Chwat believes his profession has been “sensationalized” by the media.

“Lobbyists are easy targets,” he said. “We’ve been tagged, for better or for worse, when we go to parties or meet with people and tell them what we do for a living. That just comes with the territory. But it is sad.”

The lobbying rules are not the only hurdle that’s made Chwat’s job more challenging over the years. The growing tensions between Republicans and Democrats make it much more difficult to get legislation through Congress.

“Congress has become much more ideological, and it’s tough to get legislation through both chambers because of the ideological divisions and politics that have nothing to do with my issues,” Chwat said.

“Many times you might have a good bill, but it would be denied both a hearing and passage because of unrelated political fights,” he added.

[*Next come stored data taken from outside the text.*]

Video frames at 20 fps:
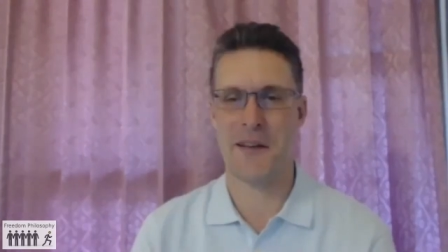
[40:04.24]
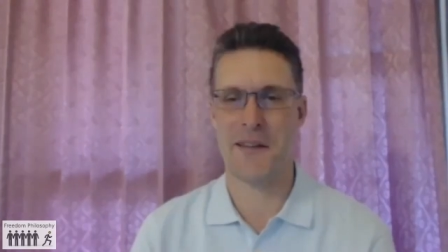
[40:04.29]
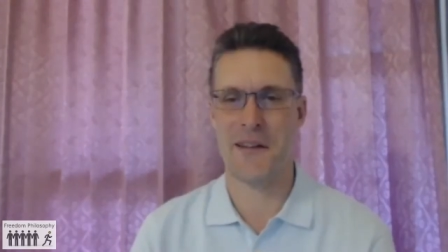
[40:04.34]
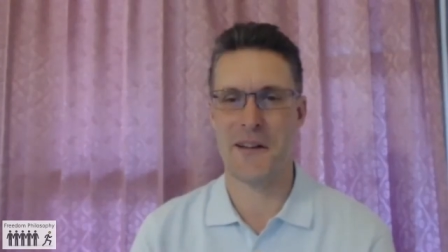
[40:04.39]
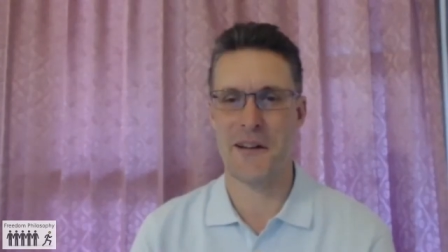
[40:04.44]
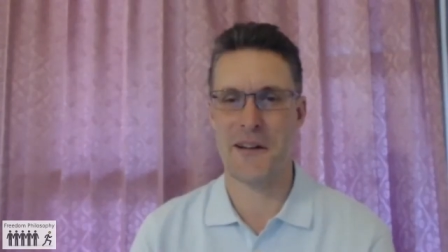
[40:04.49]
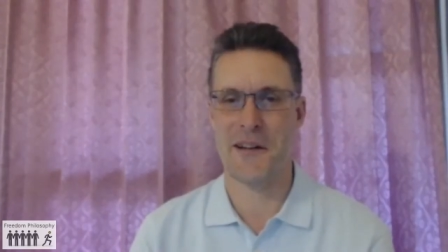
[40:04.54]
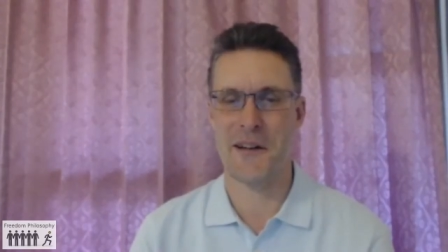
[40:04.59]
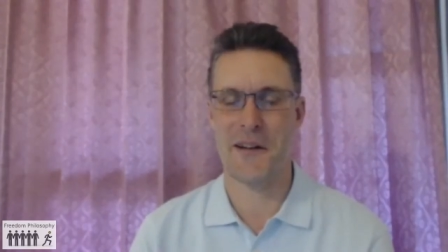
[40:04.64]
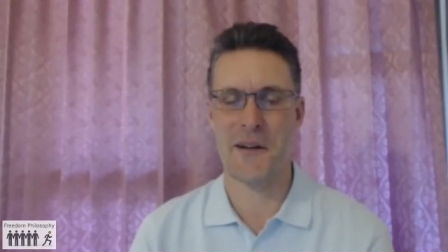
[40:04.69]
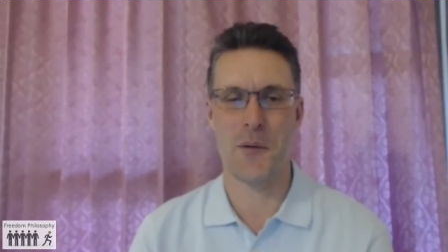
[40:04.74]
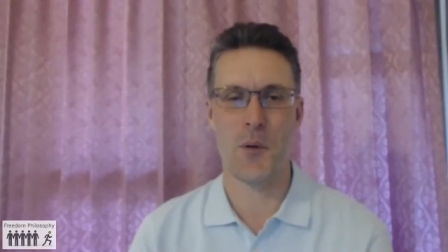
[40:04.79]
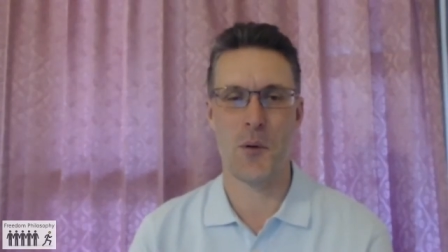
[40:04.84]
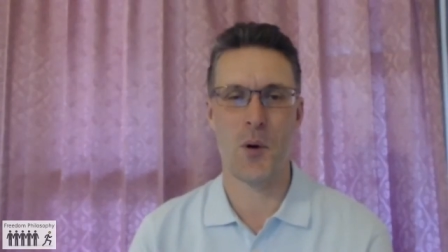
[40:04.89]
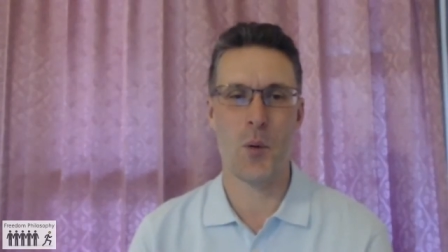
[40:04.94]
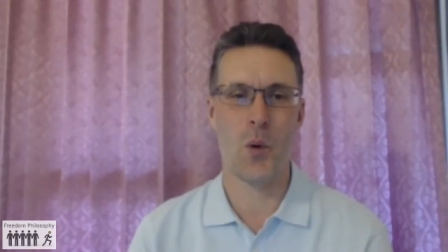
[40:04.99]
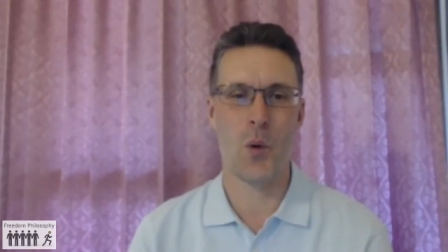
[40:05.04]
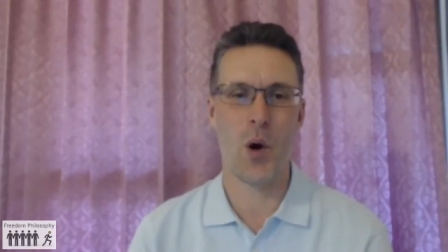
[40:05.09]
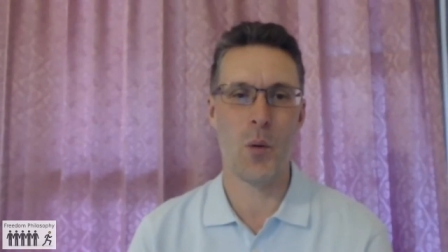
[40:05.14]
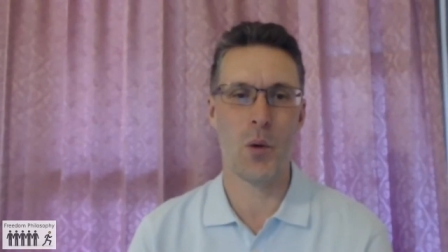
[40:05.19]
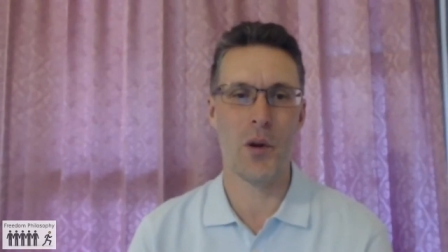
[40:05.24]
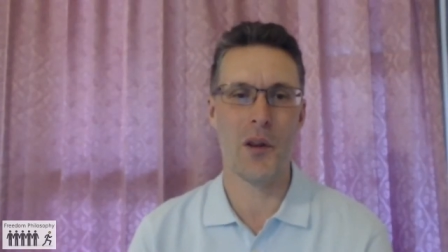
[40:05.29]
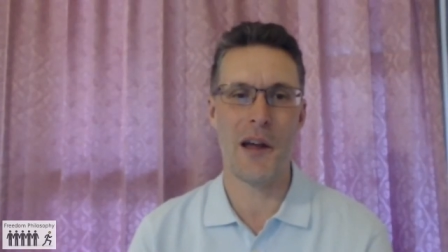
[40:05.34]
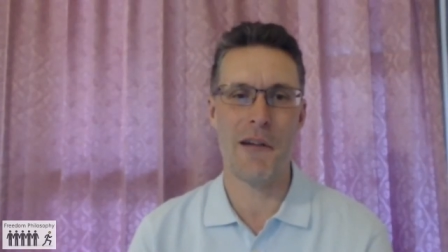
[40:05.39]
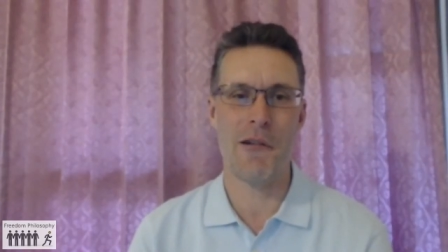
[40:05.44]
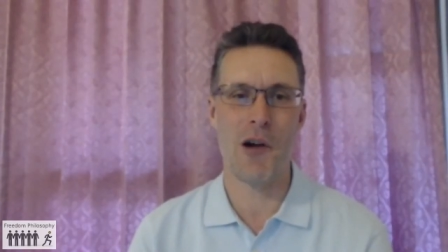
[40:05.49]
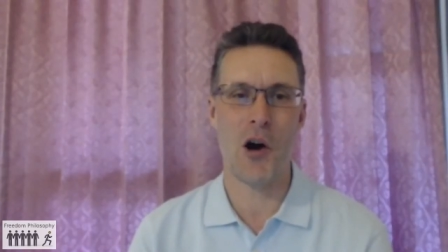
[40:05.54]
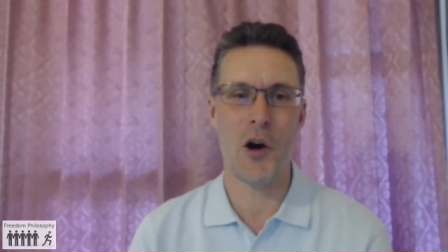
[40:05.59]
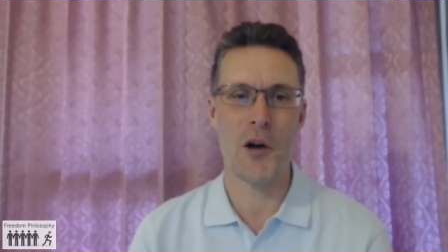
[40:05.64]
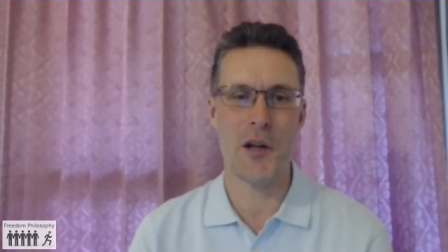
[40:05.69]
uh, what will
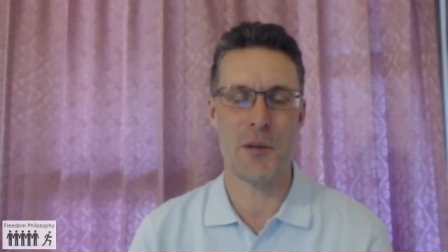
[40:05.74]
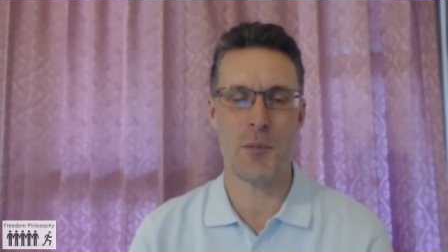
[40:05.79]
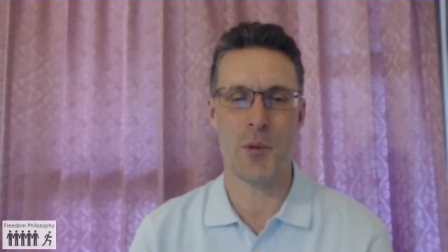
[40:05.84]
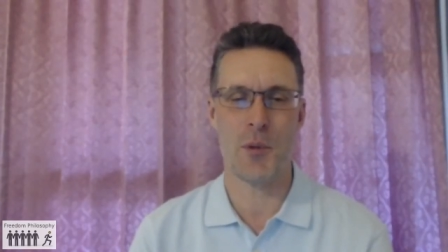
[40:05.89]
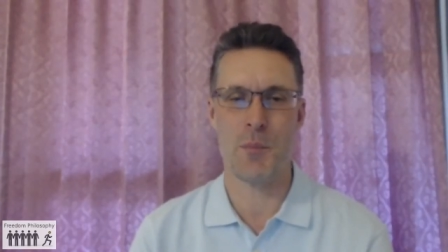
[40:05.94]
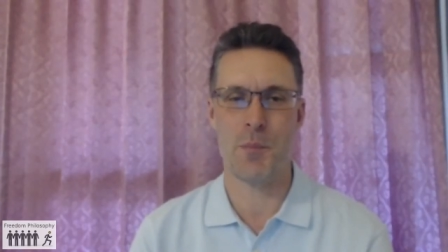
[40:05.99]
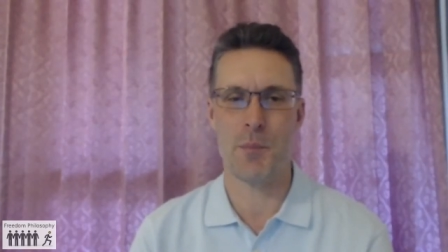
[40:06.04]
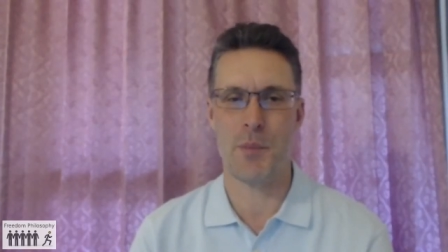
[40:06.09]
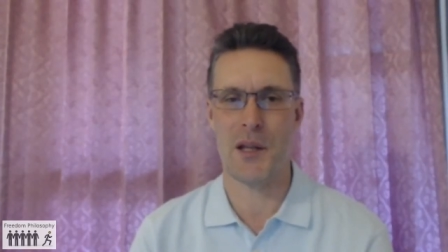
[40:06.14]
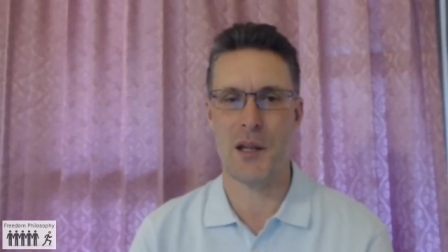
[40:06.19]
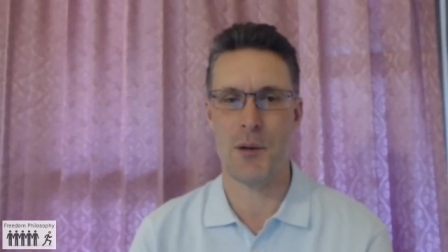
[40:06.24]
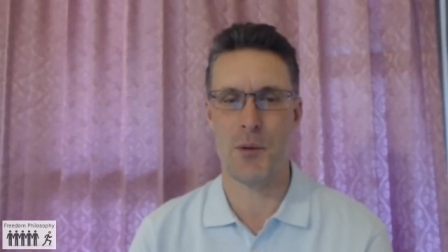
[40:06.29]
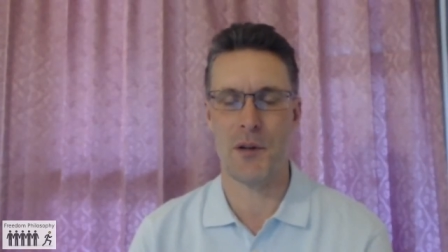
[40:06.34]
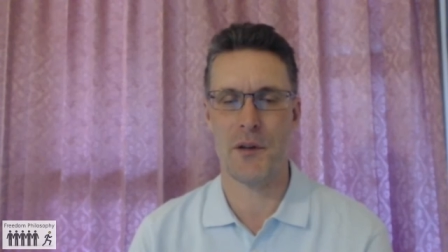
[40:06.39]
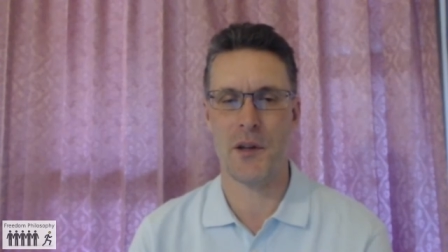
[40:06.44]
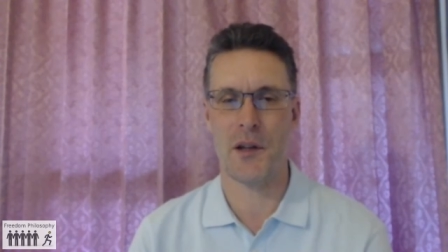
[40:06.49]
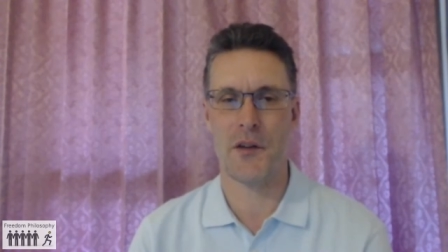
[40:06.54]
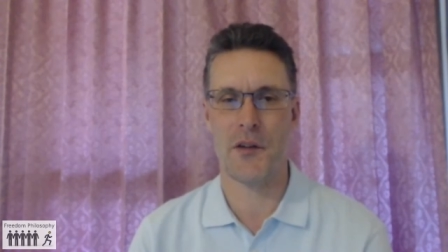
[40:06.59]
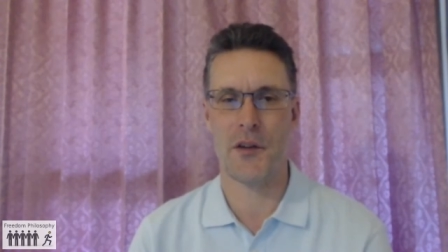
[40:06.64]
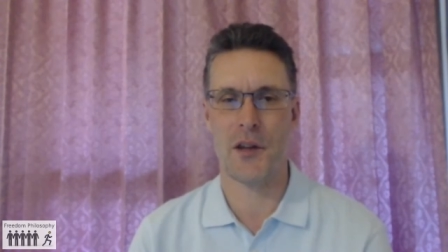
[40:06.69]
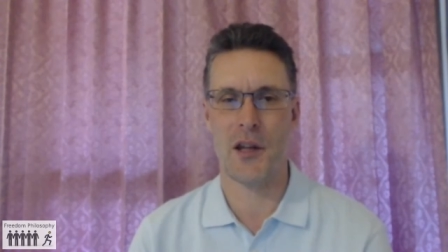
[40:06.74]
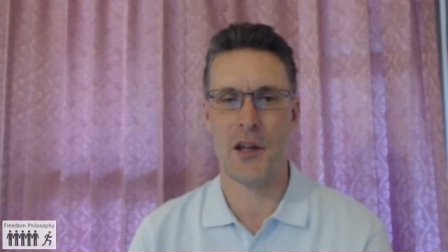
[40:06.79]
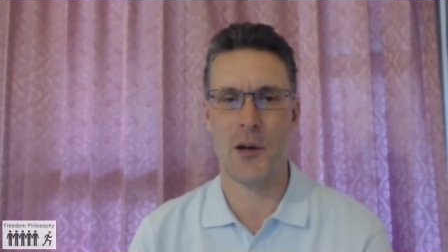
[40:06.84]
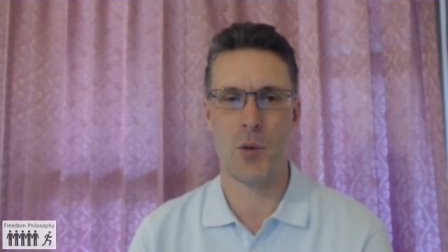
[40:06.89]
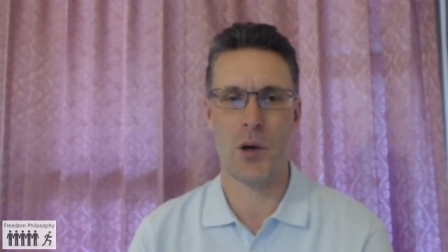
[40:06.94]
their argument be when they say,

Washington wasn’t always so divisive, he said.

“In the earlier era, if you had a good bill and it had merits, chances are you could pass the bill without too much difficulty,” he said.

Over the years, Chwat has retooled himself into a “bipartisan lobbyist” in order to survive on Capitol Hill.

 “I work with a lot of Democrats, I work with a lot Republicans,” he said.  “I like both sides of the aisle.”

Yet Chwat’s nose for bipartisanship doesn’t stop him from being an ardent advocate of the Republicans’ Capitol Hill Club, where, he joked, he’s been a member “since the days of Abraham Lincoln.”